• **TASK GOAL**
Every line of the listing must be reproduced as it stands. Leave the images behind.

• **DATA FOR REVIEW**
Start of Block

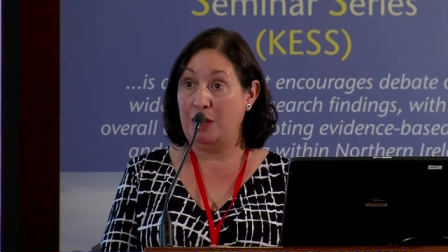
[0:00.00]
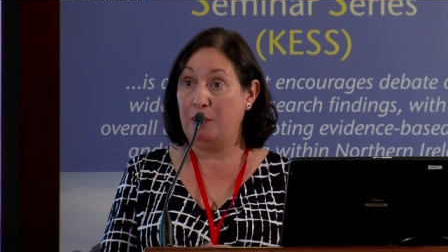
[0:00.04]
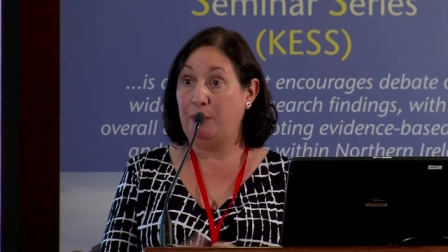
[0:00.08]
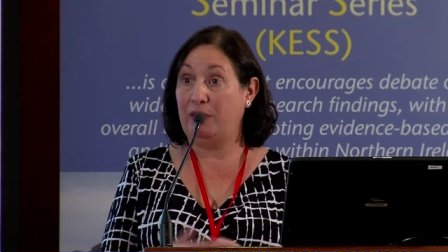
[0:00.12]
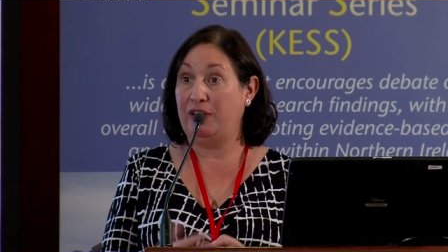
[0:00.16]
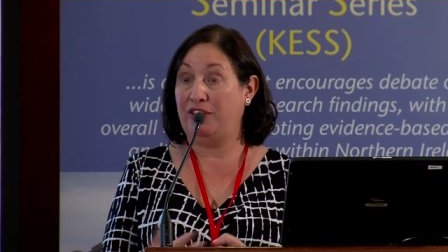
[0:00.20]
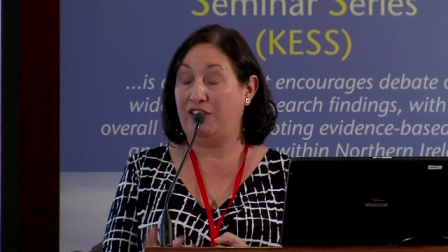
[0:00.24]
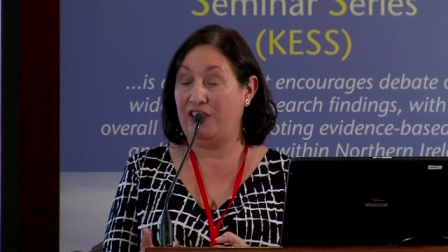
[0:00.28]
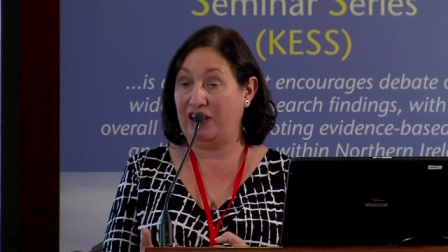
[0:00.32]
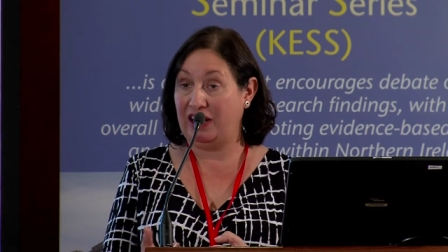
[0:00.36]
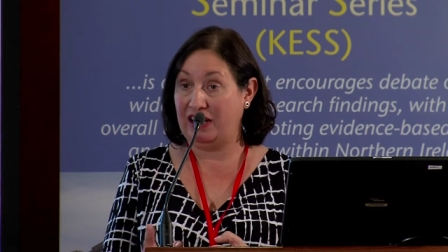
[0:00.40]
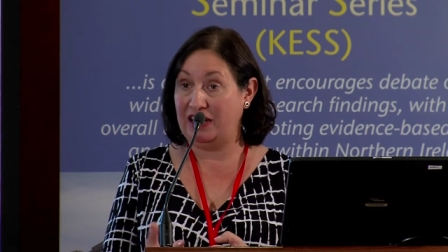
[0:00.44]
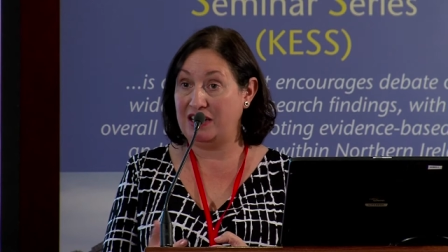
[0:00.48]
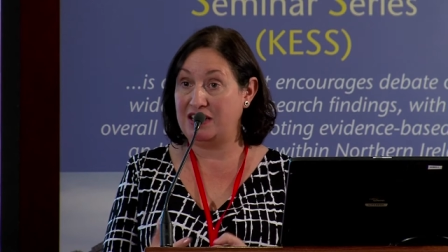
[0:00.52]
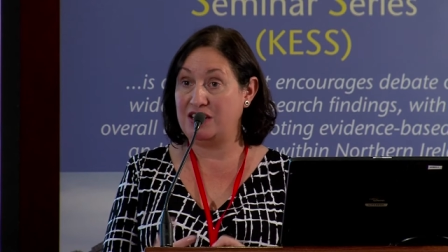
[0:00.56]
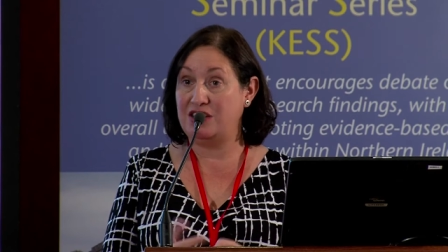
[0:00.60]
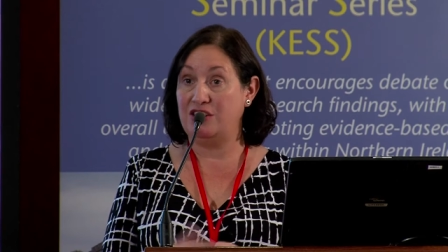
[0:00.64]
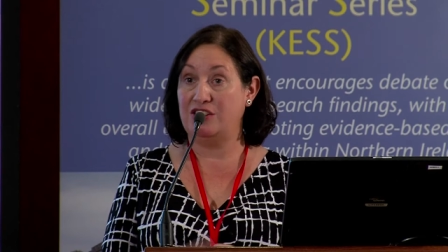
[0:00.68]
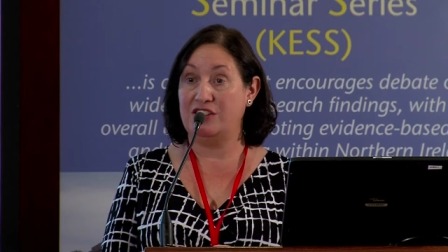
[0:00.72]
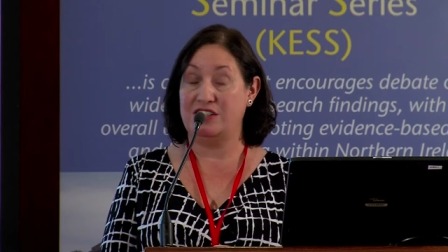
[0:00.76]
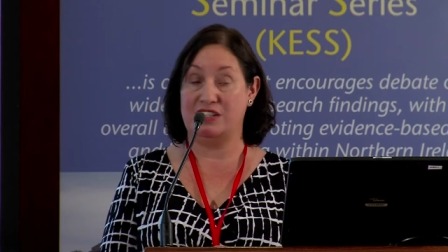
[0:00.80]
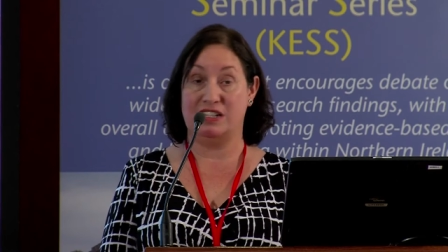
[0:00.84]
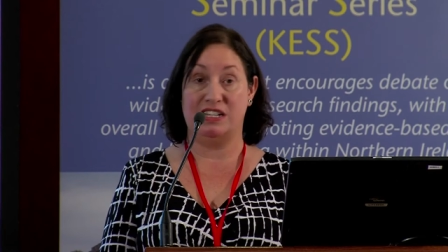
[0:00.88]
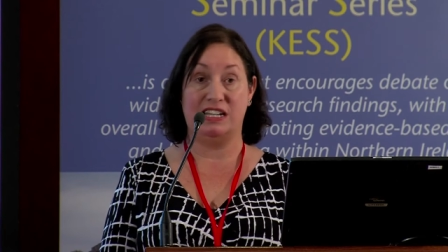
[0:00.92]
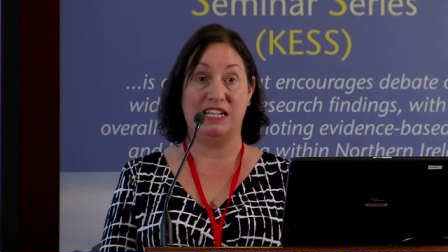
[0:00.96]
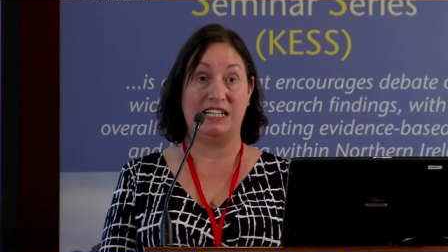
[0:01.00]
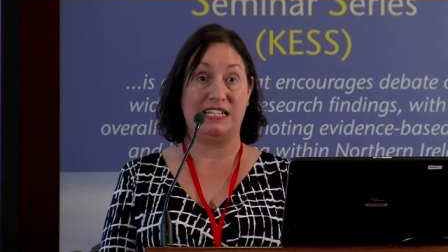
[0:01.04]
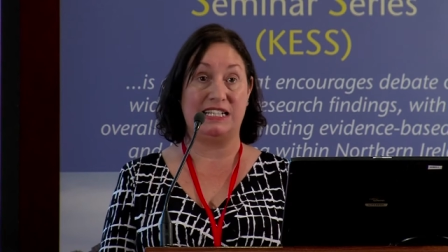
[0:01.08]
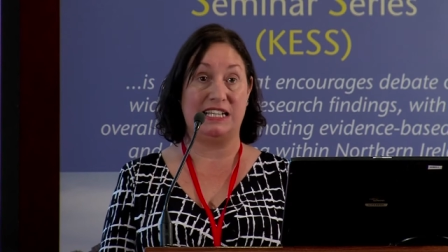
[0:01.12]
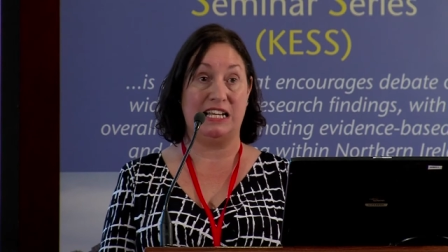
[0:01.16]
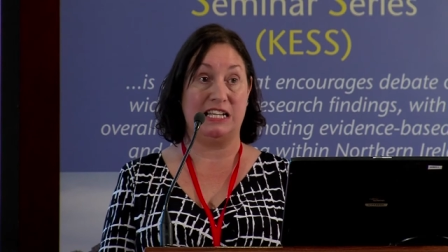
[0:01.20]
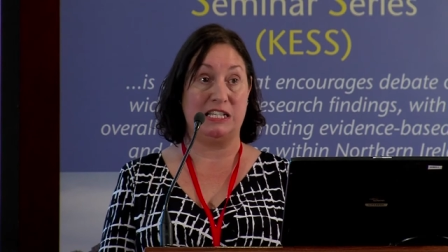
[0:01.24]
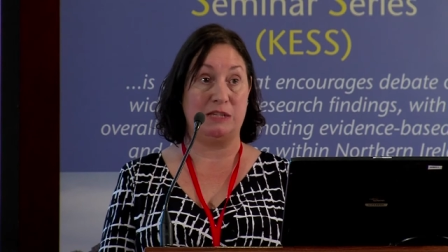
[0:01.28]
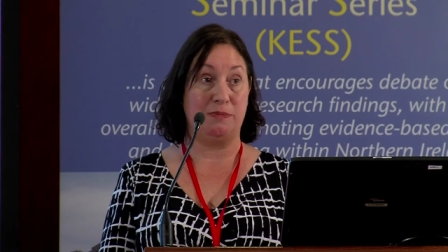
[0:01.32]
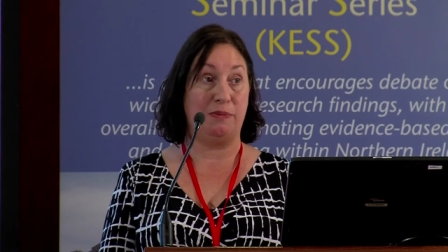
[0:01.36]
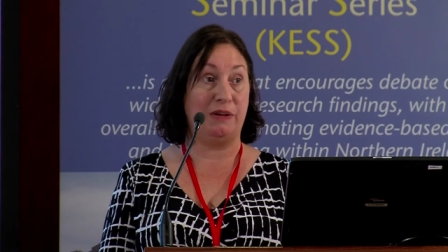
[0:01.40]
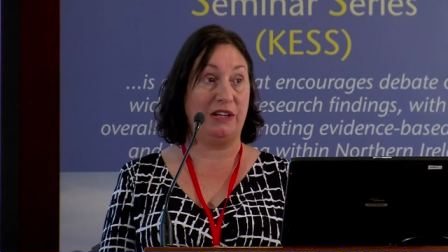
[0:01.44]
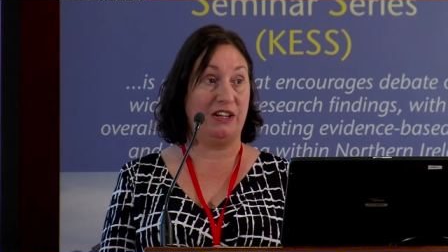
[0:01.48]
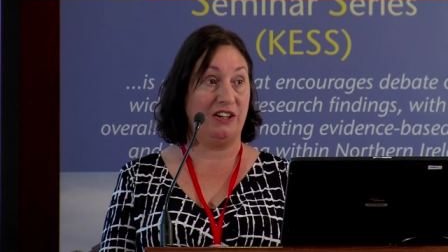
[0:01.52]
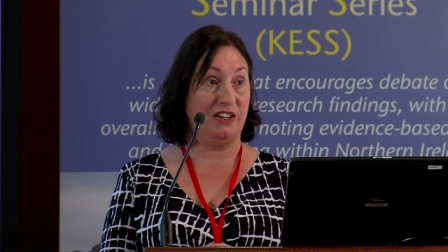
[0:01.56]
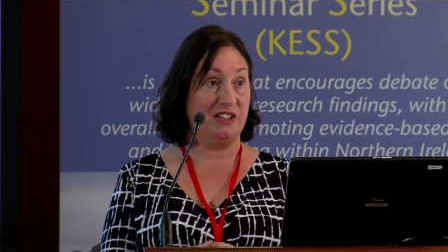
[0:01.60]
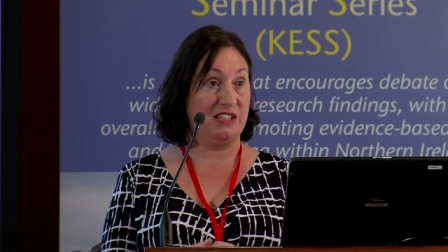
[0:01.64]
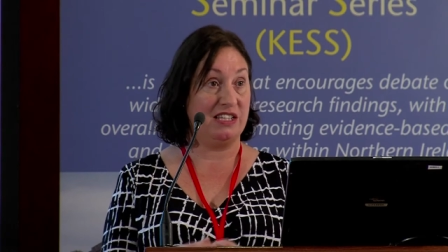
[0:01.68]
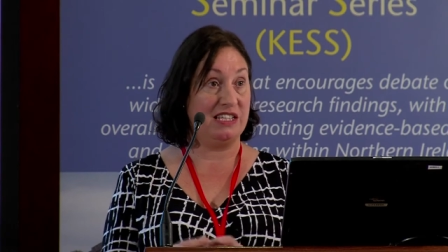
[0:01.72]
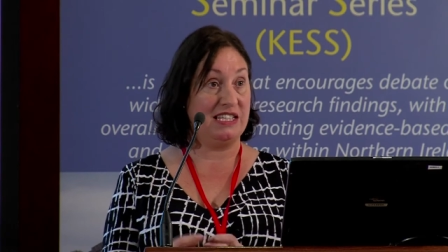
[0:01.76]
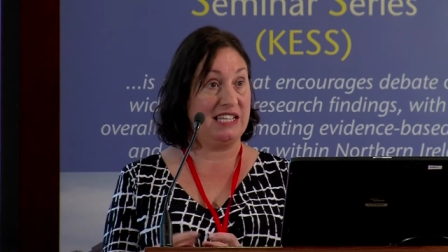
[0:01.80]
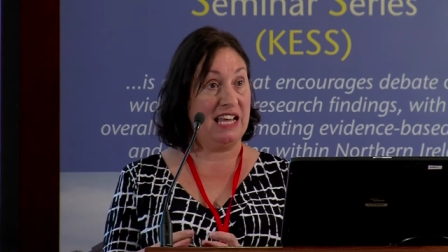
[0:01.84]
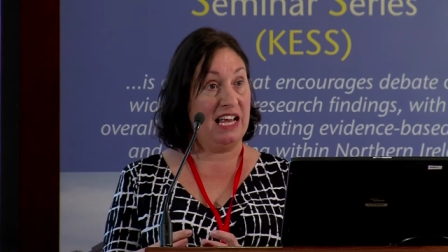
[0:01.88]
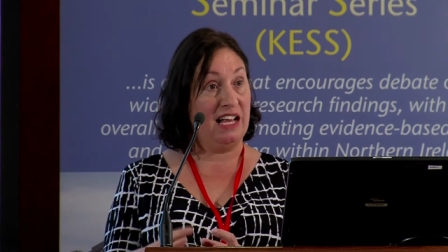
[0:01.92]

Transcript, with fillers: We think it doesn't exist because it's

End of Block

• **YOUR RESPONSE**
[0:00.00]
[0:00.04]
[0:00.08]
[0:00.12]
[0:00.16]
[0:00.20]
[0:00.24]
[0:00.28]
[0:00.32]
[0:00.36]
[0:00.40]
[0:00.44]
[0:00.48]
[0:00.52]
[0:00.56]
[0:00.60]
[0:00.64]
[0:00.68]
[0:00.72]
[0:00.76]
[0:00.80]
[0:00.84]
[0:00.88]
[0:00.92]
[0:00.96]
[0:01.00]
[0:01.04]
[0:01.08]
[0:01.12]
[0:01.16]
[0:01.20]
[0:01.24]
[0:01.28]
[0:01.32]
[0:01.36]
[0:01.40]
[0:01.44]
[0:01.48]
[0:01.52]
[0:01.56]
[0:01.60]
[0:01.64]
[0:01.68]
[0:01.72]
[0:01.76]
[0:01.80]
[0:01.84]
[0:01.88]
[0:01.92]

Transcript, with fillers: We think it doesn't exist because it's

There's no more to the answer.